◆ **About this exercise**
Transcribe the entries exactly as given and skip whatever images they hold.

>>>

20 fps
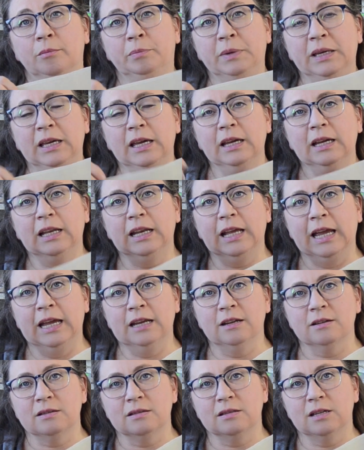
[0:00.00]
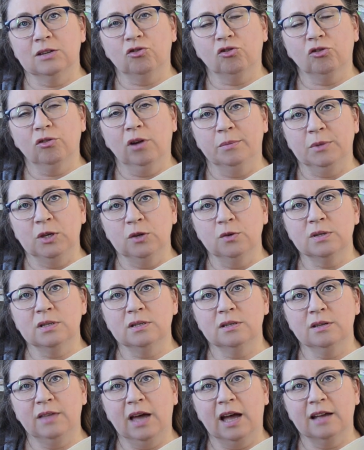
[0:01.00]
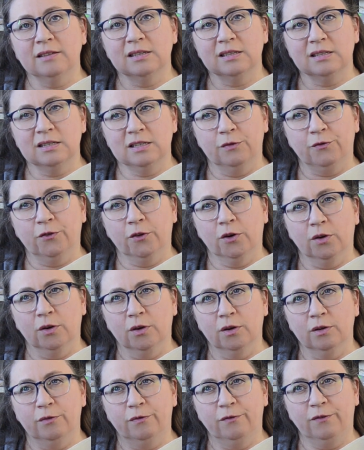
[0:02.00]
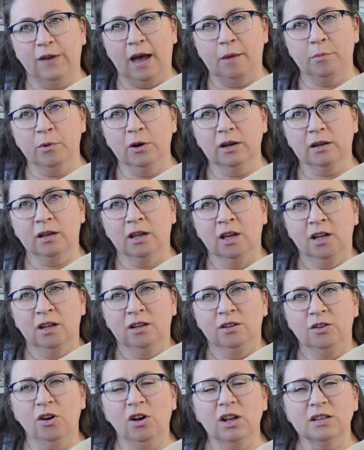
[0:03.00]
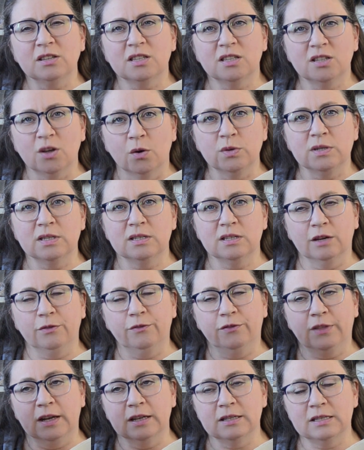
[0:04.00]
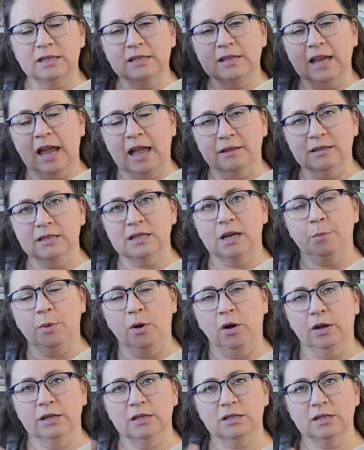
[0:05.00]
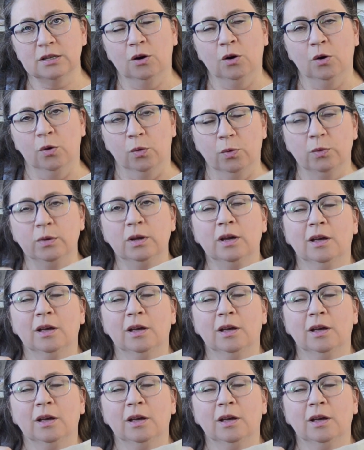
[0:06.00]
Being an Ada stitcher, I'm used to that stiffer fabric. Not so stiff that it stands up on its own,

<<<

◆ **Your solution**
20 fps
[0:00.00]
[0:01.00]
[0:02.00]
[0:03.00]
[0:04.00]
[0:05.00]
[0:06.00]
Being an Ada stitcher, I'm used to that stiffer fabric. Not so stiff that it stands up on its own,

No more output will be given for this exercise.